Par ailleurs, la construction d’une pompe adéquate, dont le prototype donne aujourd’hui
satisfaction, a elle aussi nécessité beaucoup d’ingéniosité.
«Nous restaurons les conditions de la vie en recréant la circulation sanguine», résume la
doctoresse. À quoi cela sert-il? «Cela permet de déceler les lésions non seulement au niveau
du système vasculaire, mais aussi dans les tissus. C’est très précieux dans les cas
d’hémorragie, où l’autopsie ne permet pas de voir exactement où se situe la source du
saignement, alors que c’est le plus important.» Et de prendre l’exemple d’une lésion due à un
coup de couteau.
Le professeur Patrice Mangin, patron du CURML: «Si la victime est vivante, le chirurgien qui
l’opère parviendra facilement à voir d’où vient l’hémorragie. Mais après un décès, quand la
pression dans les vaisseaux a disparu, notre système permet de retrouver le trajet de la lame.
Aux endroits de l’hémorragie, le produit de contraste sort du système circulatoire et donne
une tache blanche sur l’écran. En quelque sorte, nous refaisons saigner la personne décédée.
Cela peut être déterminant devant la justice.»
En trois dimensions
Le traitement informatique des données issues du CT scan permet des manipulations quasi
infinies. «Nous obtenons par exemple des reconstructions en 3D autorisant des observations
impossibles à faire en autopsie traditionnelle, explique la doctoreresse Grabherr. Le système a
une telle souplesse que nous pouvons pratiquement réaliser des dissections sur écran. De plus,
toutes ces données étant mémorisées, la possibilité reste toujours ouverte de procéder à de
nouvelles analyses de ces données.»
A la différence du simple examen au scanner, cette angiographie post mortem n’est pas
effectuée systématiquement. Elle est réservée aux cas où la mort résulte d’un problème
cardio-vasculaire.
Large reconnaissance
Le scanner du CURML est un modèle identique à ceux utilisés pour les vivants. Sauf que les
examens des défunts ne nécessitent pas les précautions usuelles pour ce qui est des rayons X
sur le sujet. Alexandre Dominguez: «Nous pouvons pousser très loin pour obtenir la meilleure
résolution possible. La seule limite, c’est la résistance du matériel.»

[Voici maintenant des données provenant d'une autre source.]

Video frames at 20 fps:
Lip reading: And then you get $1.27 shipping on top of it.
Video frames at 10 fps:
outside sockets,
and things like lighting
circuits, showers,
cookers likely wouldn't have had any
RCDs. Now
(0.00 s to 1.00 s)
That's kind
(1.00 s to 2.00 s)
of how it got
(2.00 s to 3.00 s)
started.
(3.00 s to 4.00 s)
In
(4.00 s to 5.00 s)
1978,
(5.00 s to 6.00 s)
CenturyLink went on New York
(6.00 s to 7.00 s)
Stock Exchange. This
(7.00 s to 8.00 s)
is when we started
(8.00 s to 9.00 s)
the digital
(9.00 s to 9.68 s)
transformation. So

«Nous sommes les premiers au monde parvenus à une telle efficacité, ce qui nous vaut une
reconnaissance internationale», se réjouit le professeur Mangin.
«Nous ne pourrons cesser d’ouvrir des corps»
L’angiographie post mortem mise au point à Lausanne ne signifie pas la fin de l’autopsie
traditionnelle. «Nous ne pourrons pas cesser d’ouvrir des corps», souligne le professeur
Mangin. «Ce serait faux et prématuré de le penser. Nous n’en sommes pas encore à ce stade.»
L’imagerie médicale a donc ses limites, même si le scanner est sans rival pour déceler des
lésions osseuses et l’angiographie imparable pour repérer les hémorragies.
La doctoresse Grabherr ajoute: «Nous possédons une expérience considérable dans le
domaine de l’autopsie. C’est la combinaison des deux approches qui va et doit se généraliser
dans le futur.» Et d’observer que si la tentation est grande d’y renoncer, notamment pour des
raisons confessionnelles aux yeux de certaines personnes, «ce sera tout de même mieux que
rien.»
C’est ainsi que l’examen d’une dépouille par imagerie médicale peut s’avérer une solution
utile pour les cas de mort naturelle, lorsque la famille s’oppose à une autopsie. Les légistes
estiment aussi que l’imagerie médicale au service de la science forensique est non seulement
précieuse pour déceler des lésions impossibles à repérer en autopsie, mais qu’elle permet
également une meilleure communication des résultats et un respect plus grand du défunt et de
ses proches.
«Les images que nous tirons de ce procédé ne sont pas choquantes comme peuvent l’être des
photographies parfois sanglantes. Elles procurent une représentation juste de la réalité tout en
ayant un petit côté artificiel. Les tribunaux aussi apprécient cette forme de ménagement.»